Re: Volume of irregular polyhedrons

Hi  bob  bundy ,

Thanks  much  to  your  analysis  to  the  problem  and  the  nice  diagrams !
Let  us  consider  the  prism  firstly . Since  the  area  of  Δ TPS  = 1/2 *
1/2 * 1/8  sq.unit  while  the  height  = 1/2  unit , thus  the  volume
of  the  prism = 1/64 ( about  0.0156 ) cu.unit 
Then  for  the  pyramid , ST  can  be  found  to  be  √(17/64 ) unit ,
Thus  the  area  of  the  base  STVR = 1/2 * √(17/64 ) =  (√17)/16  sq.unit .
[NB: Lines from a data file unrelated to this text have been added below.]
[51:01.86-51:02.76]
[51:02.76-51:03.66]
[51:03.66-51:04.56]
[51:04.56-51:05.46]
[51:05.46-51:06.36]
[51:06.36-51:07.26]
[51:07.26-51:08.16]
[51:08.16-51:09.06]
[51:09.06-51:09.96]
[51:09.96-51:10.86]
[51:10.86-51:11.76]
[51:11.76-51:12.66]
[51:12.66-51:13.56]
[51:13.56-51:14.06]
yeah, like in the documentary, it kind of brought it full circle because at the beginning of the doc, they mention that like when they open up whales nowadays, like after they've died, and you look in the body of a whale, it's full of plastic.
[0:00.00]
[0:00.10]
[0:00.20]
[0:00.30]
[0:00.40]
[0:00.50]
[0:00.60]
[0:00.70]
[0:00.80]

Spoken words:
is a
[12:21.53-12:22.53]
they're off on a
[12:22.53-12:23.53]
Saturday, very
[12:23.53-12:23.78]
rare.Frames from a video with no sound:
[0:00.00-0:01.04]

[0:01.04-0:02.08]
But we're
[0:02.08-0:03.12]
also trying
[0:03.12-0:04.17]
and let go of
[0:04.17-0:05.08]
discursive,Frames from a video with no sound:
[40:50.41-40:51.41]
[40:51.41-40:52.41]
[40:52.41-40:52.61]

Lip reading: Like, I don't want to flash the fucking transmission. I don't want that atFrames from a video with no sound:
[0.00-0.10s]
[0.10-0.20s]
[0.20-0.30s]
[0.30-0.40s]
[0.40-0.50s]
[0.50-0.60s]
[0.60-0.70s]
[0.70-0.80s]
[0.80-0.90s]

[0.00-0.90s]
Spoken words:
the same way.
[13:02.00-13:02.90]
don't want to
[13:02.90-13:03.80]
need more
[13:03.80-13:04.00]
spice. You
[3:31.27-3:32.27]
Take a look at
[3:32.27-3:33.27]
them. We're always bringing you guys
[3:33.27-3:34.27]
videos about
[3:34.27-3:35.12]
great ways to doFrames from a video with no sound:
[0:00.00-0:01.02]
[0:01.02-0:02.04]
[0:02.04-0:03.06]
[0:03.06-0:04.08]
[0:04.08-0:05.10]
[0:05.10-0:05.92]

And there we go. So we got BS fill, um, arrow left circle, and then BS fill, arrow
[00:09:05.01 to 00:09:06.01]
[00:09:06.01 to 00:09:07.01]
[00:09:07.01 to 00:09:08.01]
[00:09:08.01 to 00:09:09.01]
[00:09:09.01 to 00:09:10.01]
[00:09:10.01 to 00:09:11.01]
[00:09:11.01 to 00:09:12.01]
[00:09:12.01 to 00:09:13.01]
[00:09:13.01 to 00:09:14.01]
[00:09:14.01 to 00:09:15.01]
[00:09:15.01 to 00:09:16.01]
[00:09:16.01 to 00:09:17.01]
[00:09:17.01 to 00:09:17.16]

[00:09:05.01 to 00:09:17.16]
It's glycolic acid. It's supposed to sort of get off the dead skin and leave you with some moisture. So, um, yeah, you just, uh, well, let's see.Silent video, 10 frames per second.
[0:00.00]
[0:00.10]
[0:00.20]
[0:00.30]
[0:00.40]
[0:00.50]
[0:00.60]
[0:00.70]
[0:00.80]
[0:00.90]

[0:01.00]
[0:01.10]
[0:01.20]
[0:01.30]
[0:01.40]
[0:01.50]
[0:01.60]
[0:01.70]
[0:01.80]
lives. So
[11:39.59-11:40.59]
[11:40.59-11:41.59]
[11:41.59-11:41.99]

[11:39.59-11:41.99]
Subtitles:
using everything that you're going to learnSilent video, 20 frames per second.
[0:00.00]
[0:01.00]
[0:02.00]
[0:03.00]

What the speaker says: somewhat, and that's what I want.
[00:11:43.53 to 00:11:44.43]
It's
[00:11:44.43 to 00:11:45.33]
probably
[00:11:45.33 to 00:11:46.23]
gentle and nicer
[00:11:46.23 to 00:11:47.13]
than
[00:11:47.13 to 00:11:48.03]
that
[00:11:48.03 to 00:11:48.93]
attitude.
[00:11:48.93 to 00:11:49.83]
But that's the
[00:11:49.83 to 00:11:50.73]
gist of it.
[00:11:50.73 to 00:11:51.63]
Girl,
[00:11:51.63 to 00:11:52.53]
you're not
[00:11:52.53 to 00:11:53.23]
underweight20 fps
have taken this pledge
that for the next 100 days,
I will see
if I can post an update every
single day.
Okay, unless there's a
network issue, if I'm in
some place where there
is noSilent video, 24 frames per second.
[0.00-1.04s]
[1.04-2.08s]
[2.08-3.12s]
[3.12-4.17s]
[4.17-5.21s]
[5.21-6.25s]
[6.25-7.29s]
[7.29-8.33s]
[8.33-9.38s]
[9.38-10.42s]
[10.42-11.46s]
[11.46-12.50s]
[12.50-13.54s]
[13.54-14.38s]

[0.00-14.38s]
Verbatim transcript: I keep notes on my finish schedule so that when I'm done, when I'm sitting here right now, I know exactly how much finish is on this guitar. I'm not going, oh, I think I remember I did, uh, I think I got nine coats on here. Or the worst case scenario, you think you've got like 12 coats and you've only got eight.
But  for  the  height , it  is  too  bad  for  me  to  find  its  value  with  trigonometry  for  I  have  forgotten  most  of  the   trigonometry !  I  have  to  find  the  volume  of  the  pyramid  by  other  means .
Let  us  cut  the  pyramid  into  2  halves  through  Δ UYZ , we  choose  the
portion  UYSTZ , also  a  pyramid , and  denoted  by  H .
For  H  we  shall  cut  it  into  2  parts  again   through   Δ USZ ,
part  1  , the  pyramid  YSUZ  will  be  denoted  by  H1 , while
part  2 , the  pyramid  TSUZ , will  be  denoted  by  H2 .
For  H1 , the  point  S  will  be  considered  as  the  new  vertex  with  Δ UYZ  as  base . As  SY  being  perpendicular  to  Δ UYZ ,
thus  the  height  of  H1  will  be  1/4  unit  .
Since  the  area  of  Δ  YWU = 1/2 * 1/2 * 1/4  = 1/16  sq.unit 
while  the  area  of  Δ  YWZ = 1/32  sq.unit , thus  the  area  of
Δ UYZ = 1/32  sq.unit  also . (  In  fact  since  YW  ⊥ UW , the
area  of  Δ UYZ  may  be  found  directly  to  be  1/2 * 1/2 * 1/8 =
1/32  sq.unit .) Thus  the  volume  of  H1 = 1/3 * 1/4 * 1/32 =
1/384  cu. unit .
For  H2 , the  point  U  will  be  considered  as  the  new  vertex 
with  Δ STZ  as  base .
The  height  of  H2 , UZ = 1/8 unit , while  the  area  of  Δ STZ  =
1/2 * 1/4 * √(17/64 )  = (√17) / 64   sq. unit . Thus  the  volume  of  H2  = 1/3 * 1/8 * (√17) / 64   = (√17) / 1536  cu.unit  .
So  the  volume  of  H  =  H1 + H2  = 1/384 + (√17) / 1536 
= ( 4 + √17)/ 1536  cu.unit
Therefore  the  volume  of  the  original  pyramid  = ( 4 + √17)/ 768  cu .unit
( about   0.01  cu.unit )
( Since  the  area  of  the  original  pyramid = (√17)/16  sq.unit . Thus  the 
height  with  U  as  vertex  = 1/( 4√17)  + ( 1/16 ) unit  ( about  0.12 unit ) )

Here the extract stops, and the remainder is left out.